By: Kaizad Irani ’22
This summer, I am currently working as a remote intern with the Alliance for Peacebuilding (AfP). They are a nonpartisan network of 120+ international organizations working to end violence and promote peace around the world. AfP advocates for conflict prevention in legislation, utilizes data to advance research in the peacebuilding field, and mobilizes the public by hosting events such as PeaceCon, the largest annual peacebuilding conference in the U.S. As an intern, I am researching AfP’s network of members and creating a data visualization that shows their global impact.
During my time at Davidson, I became interested in leveraging the power of data and technology in fields like international studies and political science. The courses at Davidson helped improve my quantitative and qualitative abilities in better understanding and questioning the world around me. Some of my favorite courses included CSC 110 “Data Science and Society,” where I learned R and created a research poster exploring democracy and governance in the Middle East. In that course, I applied both data science and political science skills towards finding governance and public opinion trends in the Arab World and presented my findings to my peers and professors at Davidson’s Verna Miller Case Symposium. In addition, as part of TheGovLab@Davidson, I conducted data-focused research exploring the effectiveness of the United Nations and other international, intergovernmental organizations. My internship with AfP closely aligns with my academic interests and provides me the opportunity to apply my understanding of data analytics and global studies in a professional setting.

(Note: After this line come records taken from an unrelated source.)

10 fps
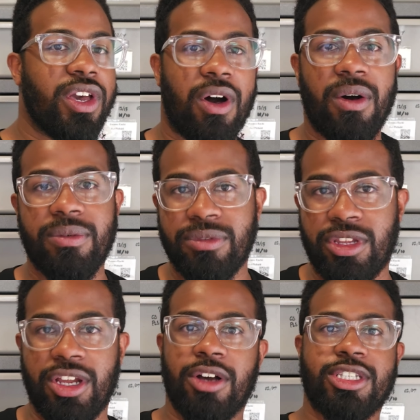go,
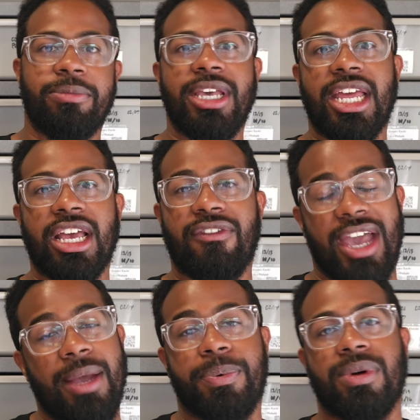to the beginning of
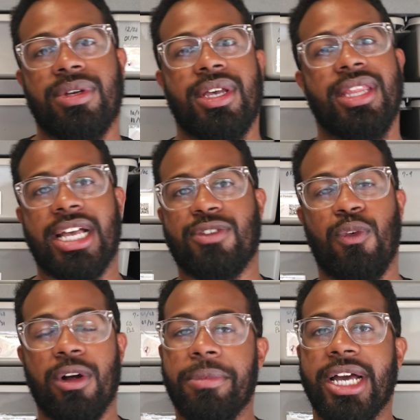April, that's
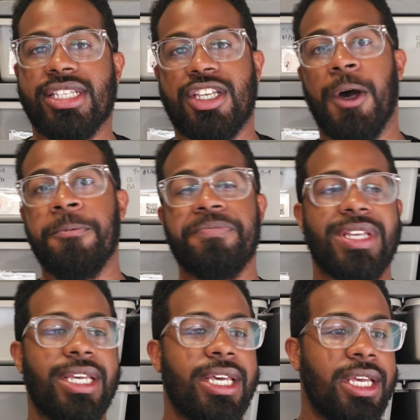4 months. So
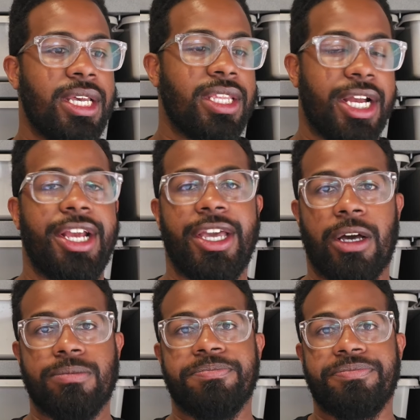there you
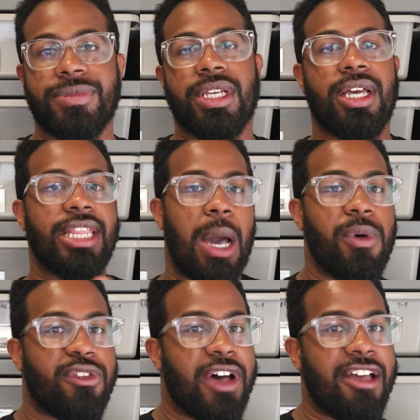go. That
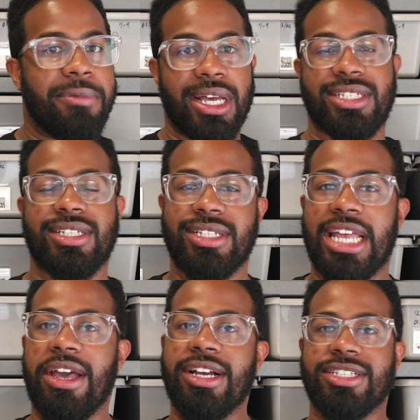one's 5 months.
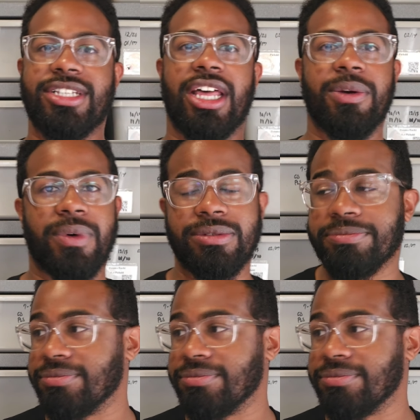Now here's another one.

This opportunity was made possible by the Center for Career Development (CCD) and the Dean Rusk International Studies Programs. Coming into Davidson, I (like most students) was unsure of what I wanted to study and my career path. That spring, I went on the CCD’s DC Career Trek, a spring break trip to the nation’s capital where we visited various think-tanks, government agencies, and political organizations. From that trip, I learned about networking and connected with Davidson alumni working in fields such as political economics, governmental affairs, political lobbying, and international relations. I also got involved with the Dean Rusk Program during my first year at Davidson, through which I have had the chance to attend numerous teatime discussions, cultural events, and academic lectures related to a variety of international issues and topics. I am grateful for Ms. Jane Zimmerman, the Director of the Dean Rusk Program, and for the vast number of connections available through Davidson College which helped me obtain my internship.
Finally, I am thankful for receiving the Locke White Jr. grant through the CCD. My summer experience would not be possible without their generous funding and I am fortunate enough to have this internship where I am working towards creating a tangible and meaningful product that will impact the future of effective peacebuilding.